Another example is the effect that corruption has had on the Department of Water and Sanitation.  It was said to be a better bet than C4L's grassroots approach with cooperatives and TRE's (township and rural enterprises).  Only in 2022 - after the Zondo Commission closed - has the level of indicretion come to light.  It had a devastating effect on the War on Leaks, which was said to be the best bet for practicums and deployment.  Not so!


Two years of Covid crisis has pushed the whole world faster towards remote learning.  So C4L is exploring how to revive this on-line mentoring initiative, out of hibernation, and get it going at long last.


Innovation will work best when there is a freedom to fail.  Yet on the whole Donors and SETAs are cautious about innovative approaches and this adds to the concentration of resources and could be one reason why such a high percentage of nonprofits in South Africa have ended up under-funded and thus non-compliant.


Corporate Social Investment

At C4L the terms "donor funding" and "CSI" are more or less synonymous.  We don't make a big distinction between foundations or corporates and government funding.  The point is really that they are large-scale.

The Kellogg Foundation is an example of one such donor that made a generous contribution.

The ABSA Foundation is really a corporate (ABSA is the branding for Barclay's Bank in South Africa) that has also donated repeatedly to C4L.

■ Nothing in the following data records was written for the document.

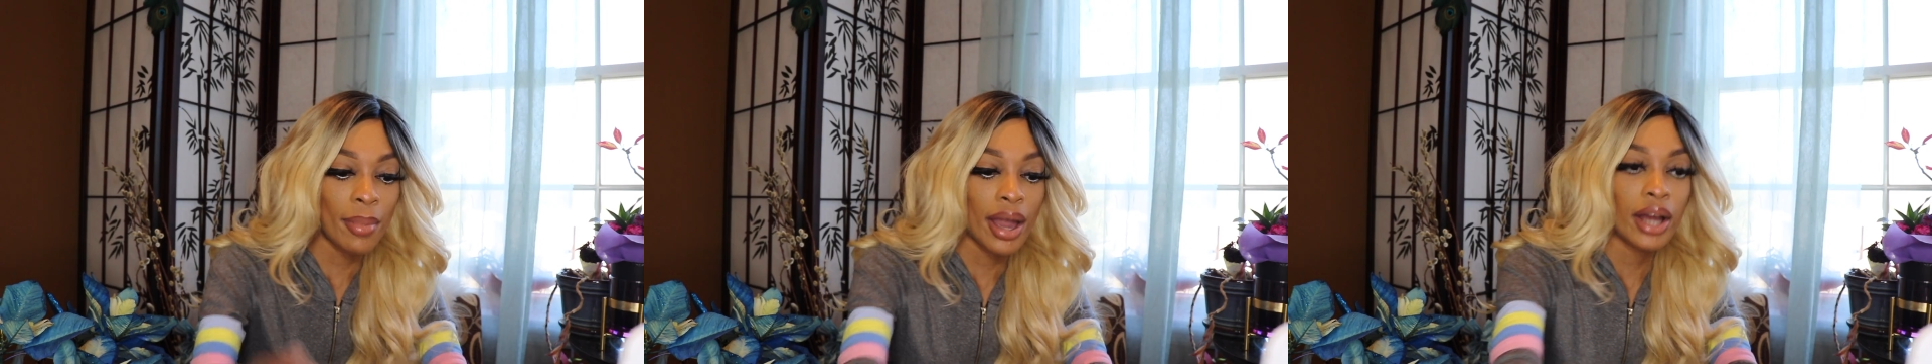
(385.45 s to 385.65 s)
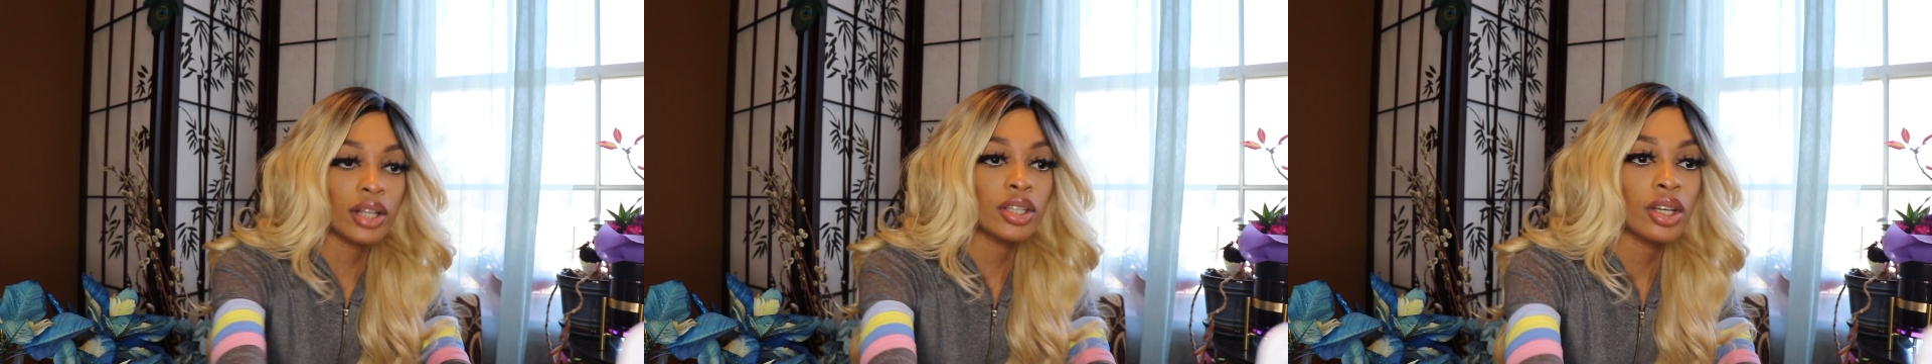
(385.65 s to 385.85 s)

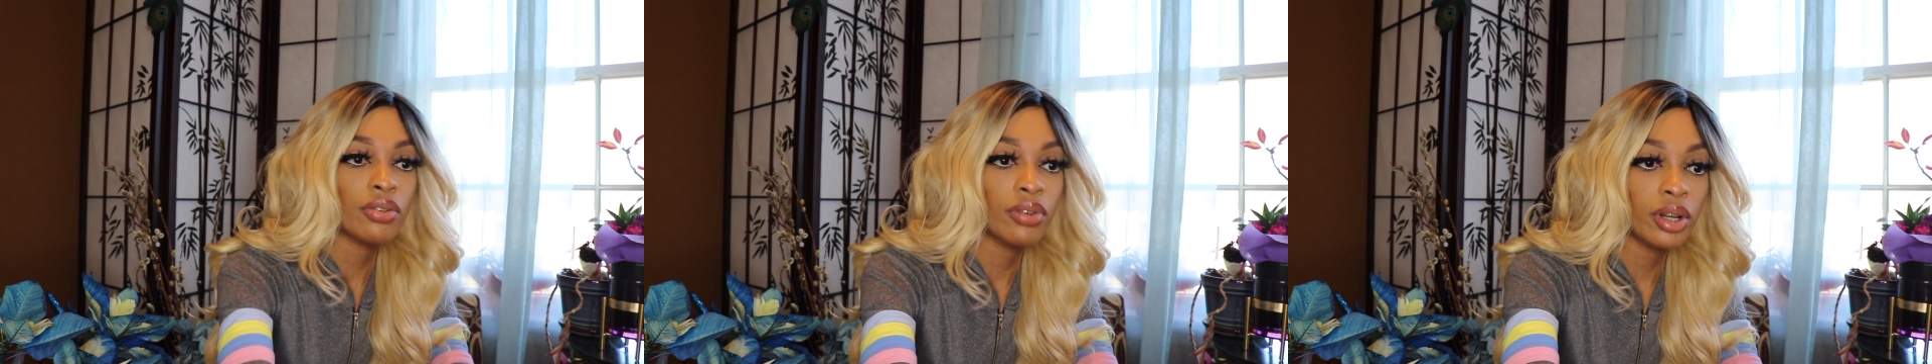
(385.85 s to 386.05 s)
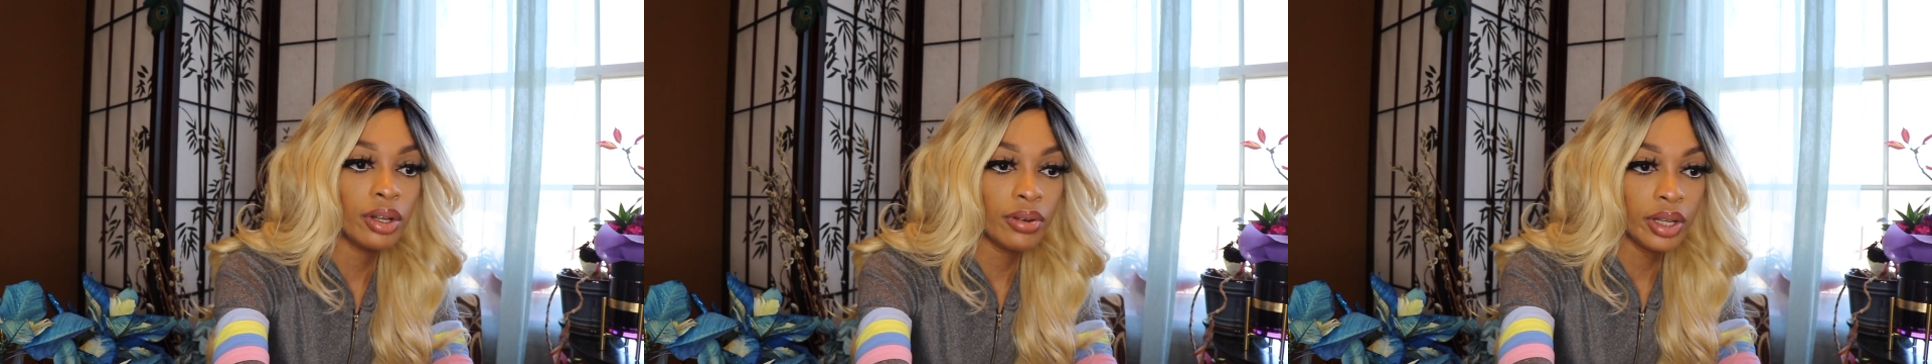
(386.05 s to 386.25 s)
actually
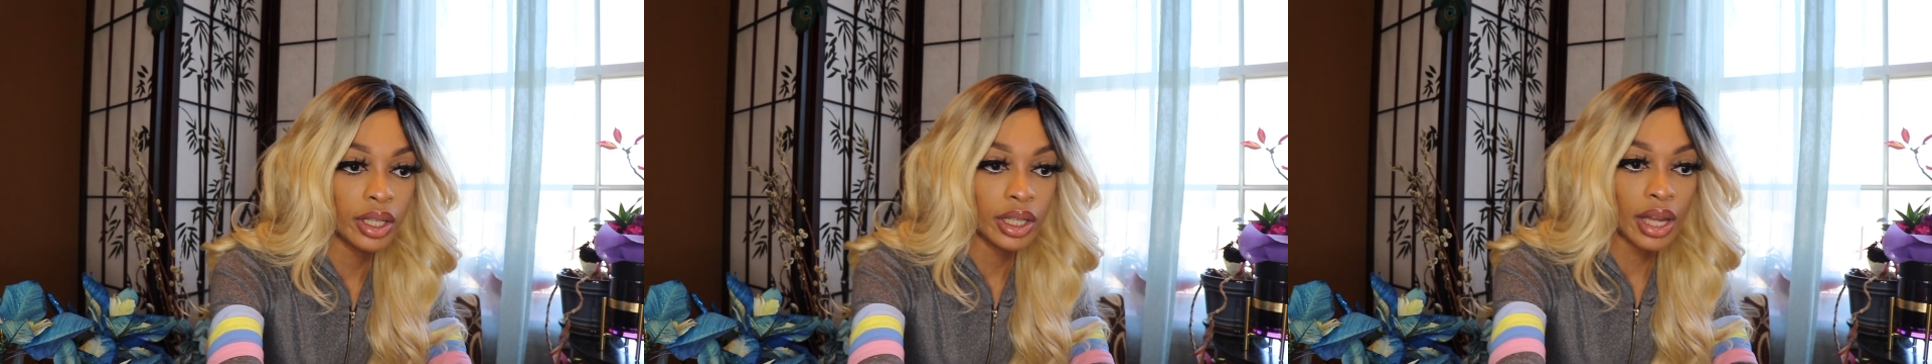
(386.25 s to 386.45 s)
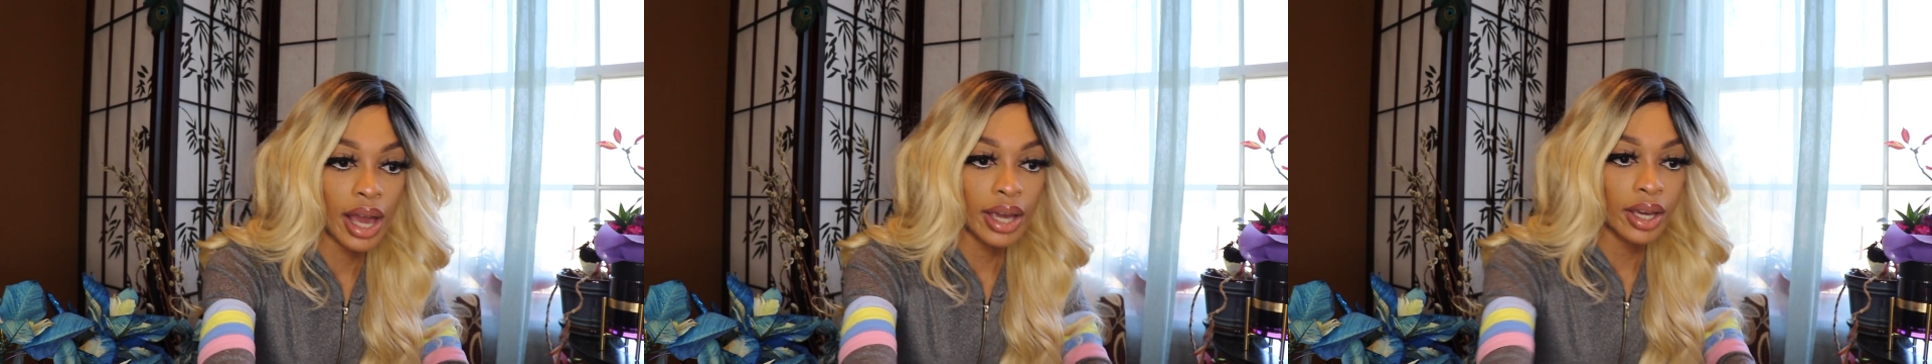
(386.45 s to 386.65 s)
really, really
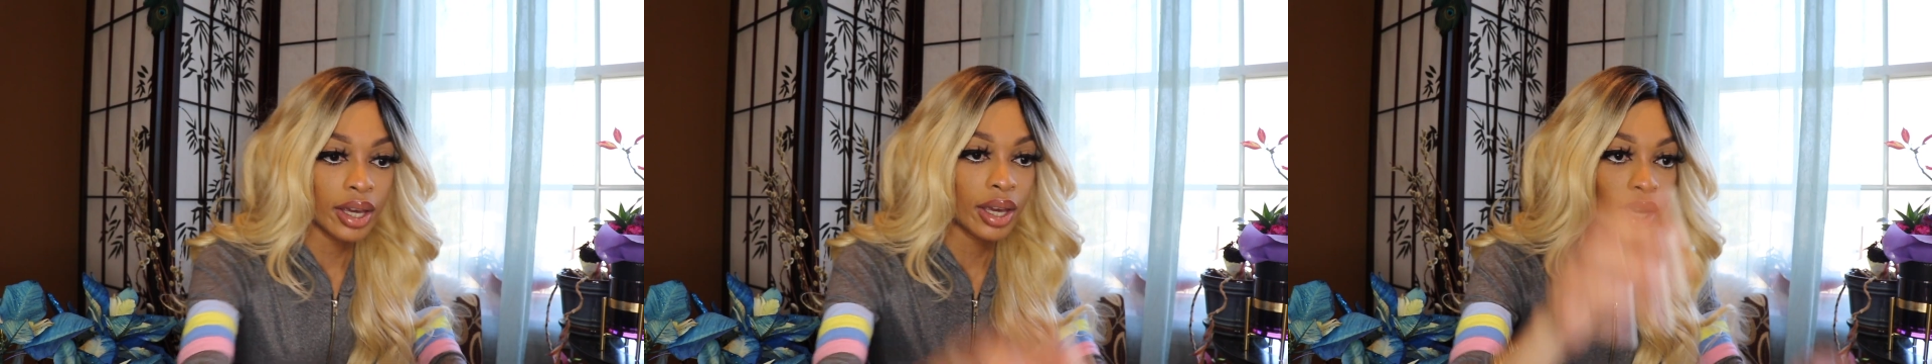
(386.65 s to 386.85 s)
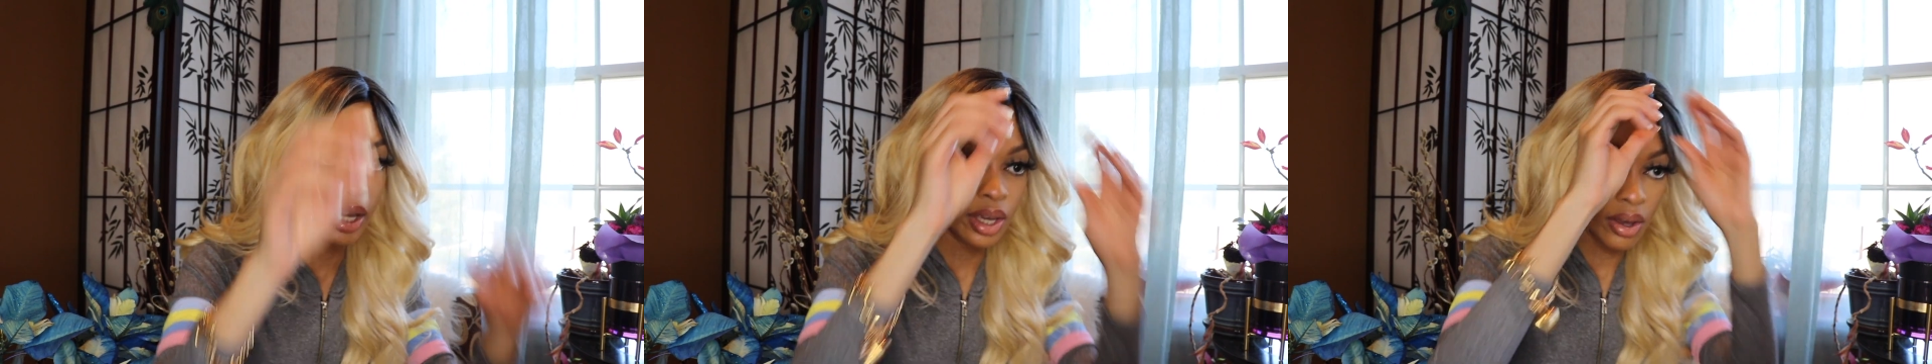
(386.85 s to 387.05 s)

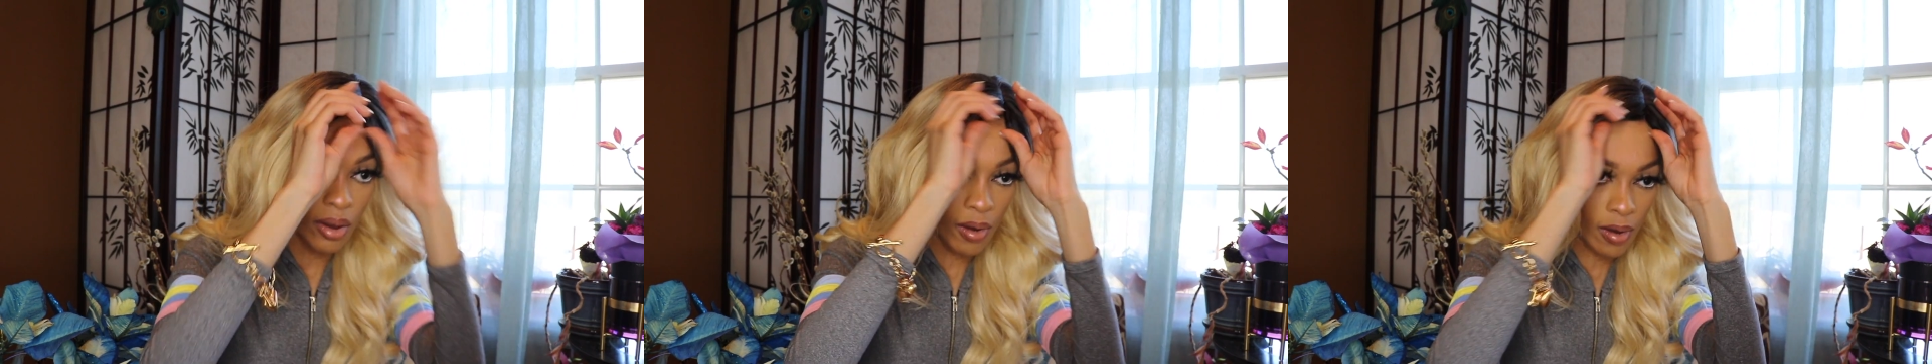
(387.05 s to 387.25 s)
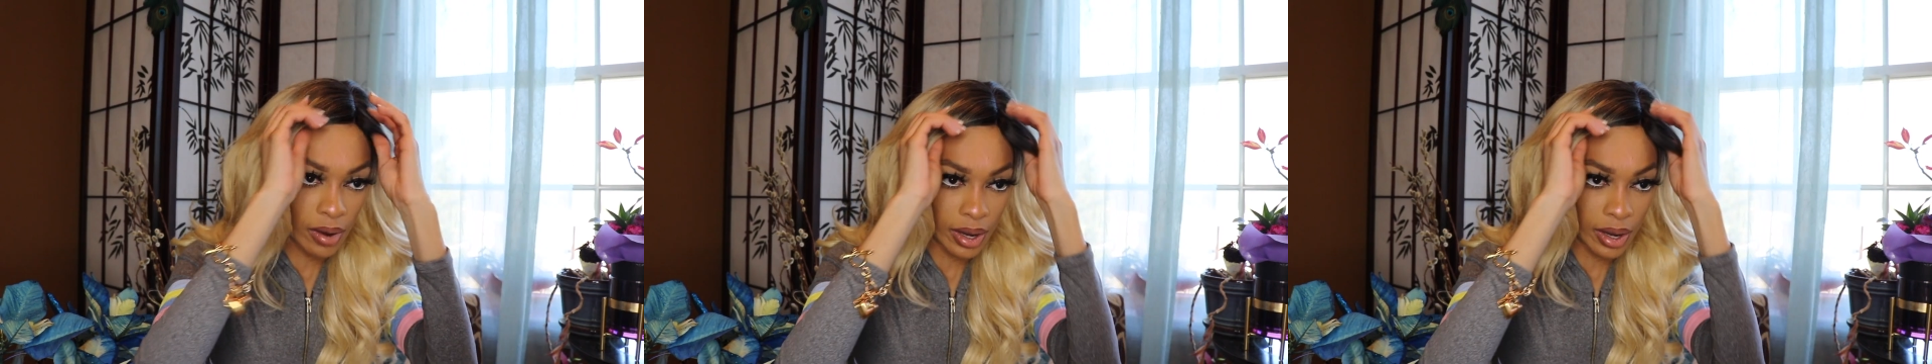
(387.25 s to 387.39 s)
liking it, y'all.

Canadian, American, British and German agencies have all contributed as well, on different occasions.

The biggest single grant ever received by C4L was from the Energy and Water SETA - a South African government window of funding through a "discretionary grant".

The reports and evaluations that were submitted as part of due process are not enough - we must say a heart-felt "Siyabonga!" here once again for all these generous gifts.